Visual Basic At The Movies


----------



## Gigacore (Oct 27, 2007)

^ Wow thanks... only tips will be helpful to me and not the videos coz i'm on dialup


----------



## RCuber (Oct 27, 2007)

^^ even the tips are videos  , dont worry I will give you a copy.


----------



## Gigacore (Oct 27, 2007)

phewwwwww...... thanks


----------



## arunkumarnair001 (May 22, 2009)

i want to create a windows login form having the following features:
1)should occupy full screen
2)have a method to authenicate users.
2)should not be seen in taskmanager and taskbar.
3)all key combinations such as alt+tab,clt+alt+del ,alt+f4,win keys should be disabled
4)user no way should access the system without correct details.
now i have the answers for first three and  and have disabled  alt+f4 key  combination.but the problem is with other key combination. can anyone give a coding for it in vb.net.i am using visual studio 2005


----------



## rohanmathew (Nov 26, 2009)

*Query: * Post ur VB/VB.NET queries here **

need a code to open an application such as photoshop inside mdi form in vb6.Pls help.I tried shell command.but application is getting outside the mdi form.Thanks in advance.


----------



## Neo777 (Nov 29, 2009)

*QUERY: * Post ur VB/VB.NET queries here **

Hi
I am customizing ms access with use of vb.

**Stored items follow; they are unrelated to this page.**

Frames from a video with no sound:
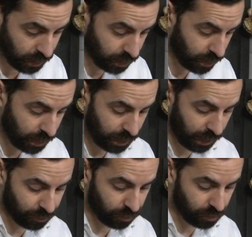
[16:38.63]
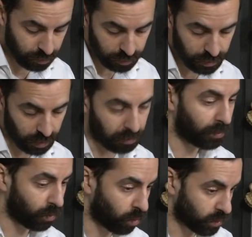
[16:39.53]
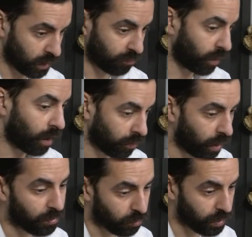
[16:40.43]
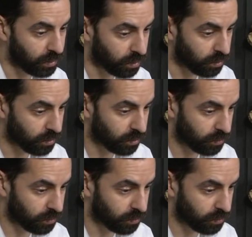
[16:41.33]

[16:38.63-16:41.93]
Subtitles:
and some people are watching for other reasons?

I have made a startup form with picture. it covers all the screen except some lower portion. this form has no functionality and only serve as backgroud. this is not sizable and no button exists. an user can't close it or resize it.

The problem is if any other opened form which size is lesser than startup form positioned on the top of startup form and when click is made on startup form, the other form gets hide behind the startup form and it causes inconvenience to user.

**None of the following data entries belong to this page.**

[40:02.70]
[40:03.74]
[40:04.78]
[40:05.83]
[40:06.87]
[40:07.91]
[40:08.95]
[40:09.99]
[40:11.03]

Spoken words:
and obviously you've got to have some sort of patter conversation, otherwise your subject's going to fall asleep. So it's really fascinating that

If anyone could help me in this regard.
Thanks


----------



## khattam_ (Dec 31, 2009)

Hi,

I want to design Gtk VB.NET apps in Ubuntu. I installed Moonlight, but I could not find the Gtk design toolkit. Can you help?


----------



## anni (Feb 3, 2010)

Is any vb generator available which will generate the simple vb application through wizard, without written any /much code


----------



## dheeraj_kumar (Feb 8, 2010)

What code do you need? A simple windows-forms supported VB app generates enough code for you to work with...


----------



## anni (Feb 8, 2010)

I want one data entry form like customer entry form... so that i can use as a template in my project, AND i can change whatever i want


----------



## dheeraj_kumar (Feb 9, 2010)

You can get projects like that from the internet... www.codeproject.com or else why cant you just drag drop the controls onto the form? its not that difficult...


----------